Escravidão ideológica, termo cunhado por mim e que já se espalha como pólen ao vento, é a submissão intelectual e moral a pseudoconceitos e ativismos políticos considerados apodíticos e inquestionáveis – sobretudo em relação a problemas sociais complexos (como o racismo) –, mas explorados de forma que o problema em si mesmo nunca seja efetivamente contemplado, mas promova o benefício daqueles que dele se apropriam. Essa submissão ideológica, sobretudo às teorias marxistas (por exemplo, conceitos como “opressor” e “oprimido”), gerou um processo de vitimização do negro, de supressão de sua liberdade de consciência, de alijamento de suas referências e, sobretudo, na criação de uma tensão social insolúvel, pois, uma vez que as categorias de raça e classe tornaram-se indissociáveis, cumprem seu papel dialético numa luta política que só interessa à esquerda – que usa os movimentos sociais como hospedeiros de suas ideologias –, mas não visam à resolução do problema.
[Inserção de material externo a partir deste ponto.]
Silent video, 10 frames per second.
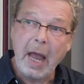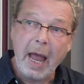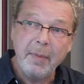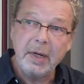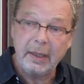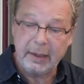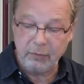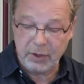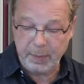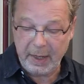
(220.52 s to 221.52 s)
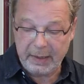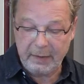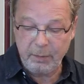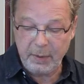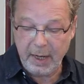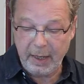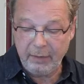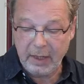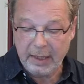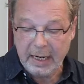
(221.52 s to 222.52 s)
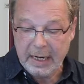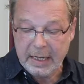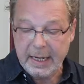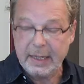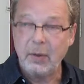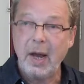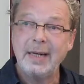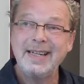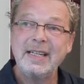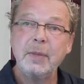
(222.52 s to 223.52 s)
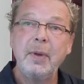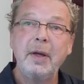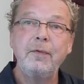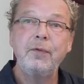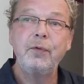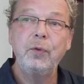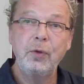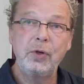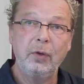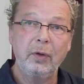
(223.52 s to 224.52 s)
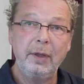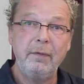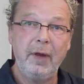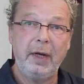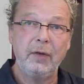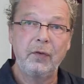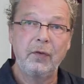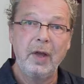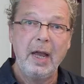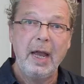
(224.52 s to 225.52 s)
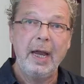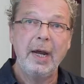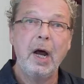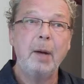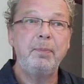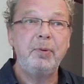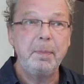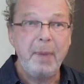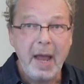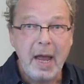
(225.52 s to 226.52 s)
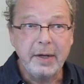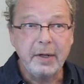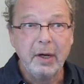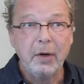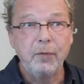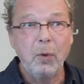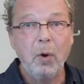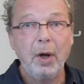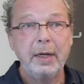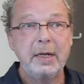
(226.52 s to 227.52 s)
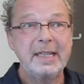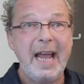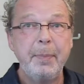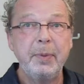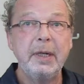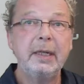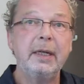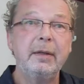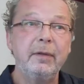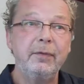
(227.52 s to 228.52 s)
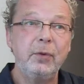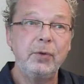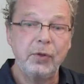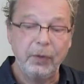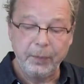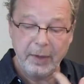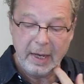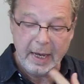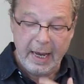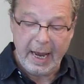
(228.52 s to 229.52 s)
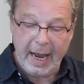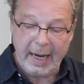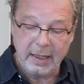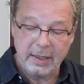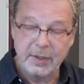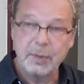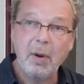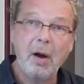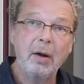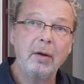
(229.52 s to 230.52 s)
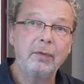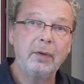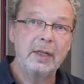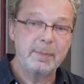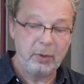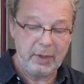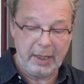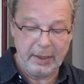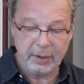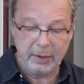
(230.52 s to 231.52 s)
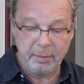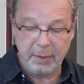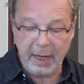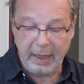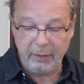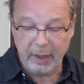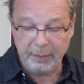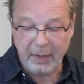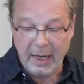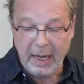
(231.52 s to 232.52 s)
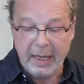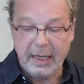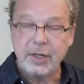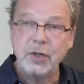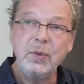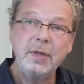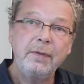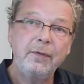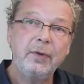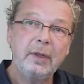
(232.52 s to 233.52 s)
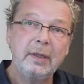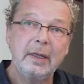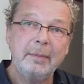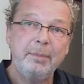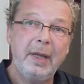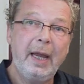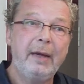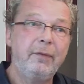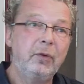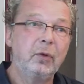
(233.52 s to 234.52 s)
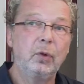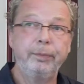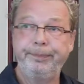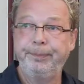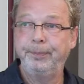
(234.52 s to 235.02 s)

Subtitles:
emitting respective behavior, that you anticipate future events and are prepared for what's happening in the future. And this is part of exploitation behavior. There are two different behavioral,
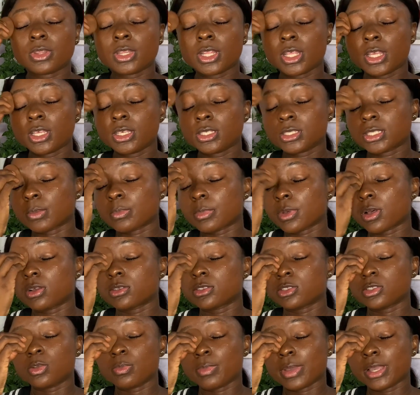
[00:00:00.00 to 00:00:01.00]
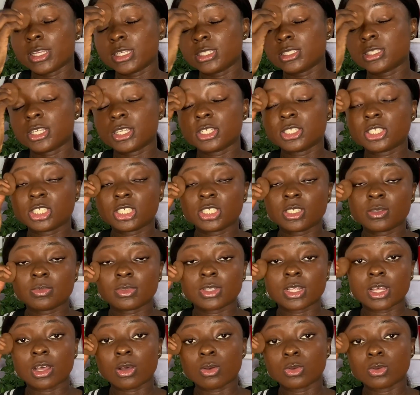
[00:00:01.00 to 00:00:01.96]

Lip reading: things about my internship that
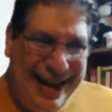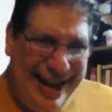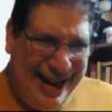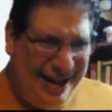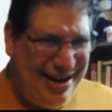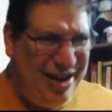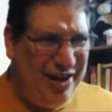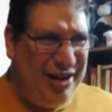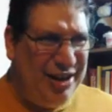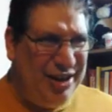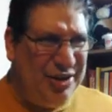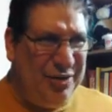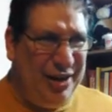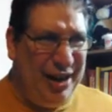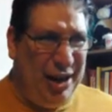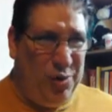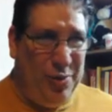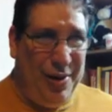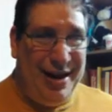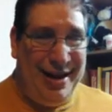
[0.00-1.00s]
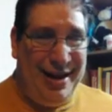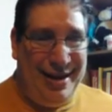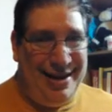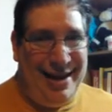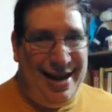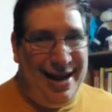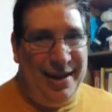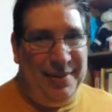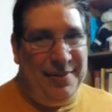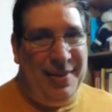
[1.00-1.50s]
I don't know, doesn't really win in
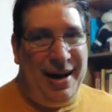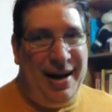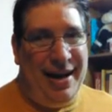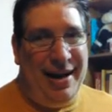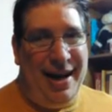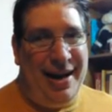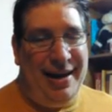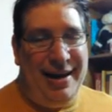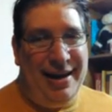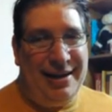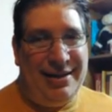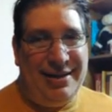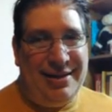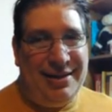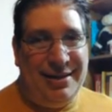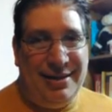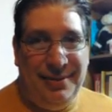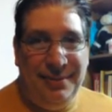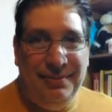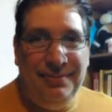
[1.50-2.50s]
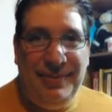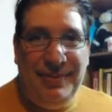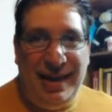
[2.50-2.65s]
the end, but I guess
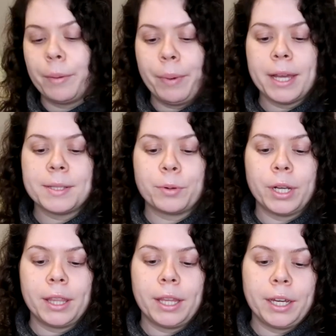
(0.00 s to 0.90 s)
my passport
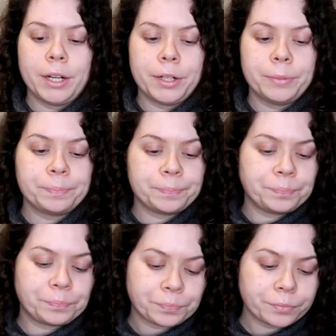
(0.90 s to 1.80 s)
in there.
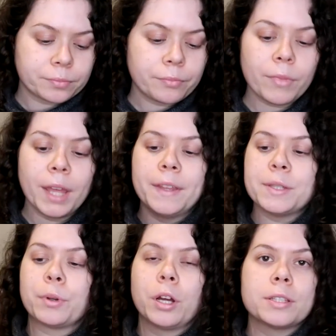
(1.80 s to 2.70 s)

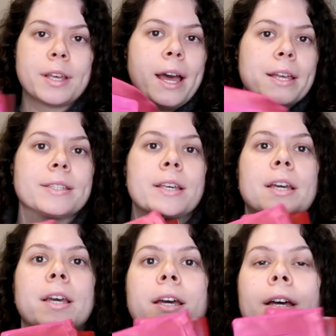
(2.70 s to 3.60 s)
This one also has
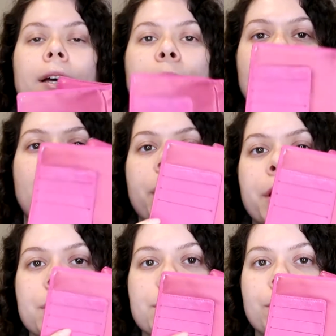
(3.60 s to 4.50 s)

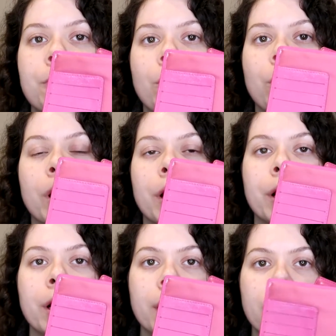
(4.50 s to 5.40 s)
pockets for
Um exemplo é a acusação de o oprimido tornar-se opressor quando não abraça a ideologia da luta de classes.

Esse é o verdadeiro problema. A submissão servil dos movimentos negros à esquerda e à antropofagia ideológica de suas causas está criando, a passos largos, o ambiente social caótico do qual ela se alimenta ao preço de implodir iniciativas genuínas. Somos obrigados a ver, inclusive, as espantosas acusações de racismo mediadas ideologicamente: se você está conosco, seu racismo é aceito; se não está e é negro, é capitão do mato (vejam o caso Ciro Gomes vs. Fernando Holiday).

Não existe fim do racismo; sempre haverá estúpidos que não gostam de negros. Paciência. O que, de fato, precisamos, é de uma verdadeira liberdade. Liberdade da escravidão ideológica, das senzalas ideológicas que se tornaram os chamados coletivos e as universidades, liberdade das amarras político-partidárias e liberdade econômica para podermos empreender e botar em prática nossos ideais e ideias, diminuindo a desigualdade pelo trabalho. O racismo se tornará um problema menor, insignificante até, a medida que as liberdades individual e econômica forem um verdadeiro norte da vida brasileira. Lutar por um país mais justo é lutar por um país mais livre, cuja liberdade radical seja um meio de todos – negros e brancos, pobres e ricos – alcançarem sua autonomia em relação às características paternalistas do Estado brasileiro e às ideologias políticas.

Essa foi, em tese, a minha palestra.

Os demais debatedores – sobretudo os ativistas Juarez e Michelle – procuraram refutar o que eu disse, trazendo as famigeradas estatísticas que já tratei em outros artigos aqui, nesta Gazeta do Povo, e, de certo modo, confirmaram minha tese quando fizeram associações viciadas entre raça e classe e disseram, dentre outras coisas, que racismo só pode ser praticado por quem exerce poder – uma clara visão marxista.

O saldo, como eu disse, foi bastante positivo.

Mas o mais curioso, mesmo, veio no final, nas perguntas – que foram realizadas on-line. Um anônimo (covarde seria o termo mais adequado) perguntou: “Quando começou a sua Síndrome de Estocolmo, quando tomou uma pancada na cabeça, de um policial, na juventude?”

Ou seja, a senzala ideológica surta quando um negro se liberta.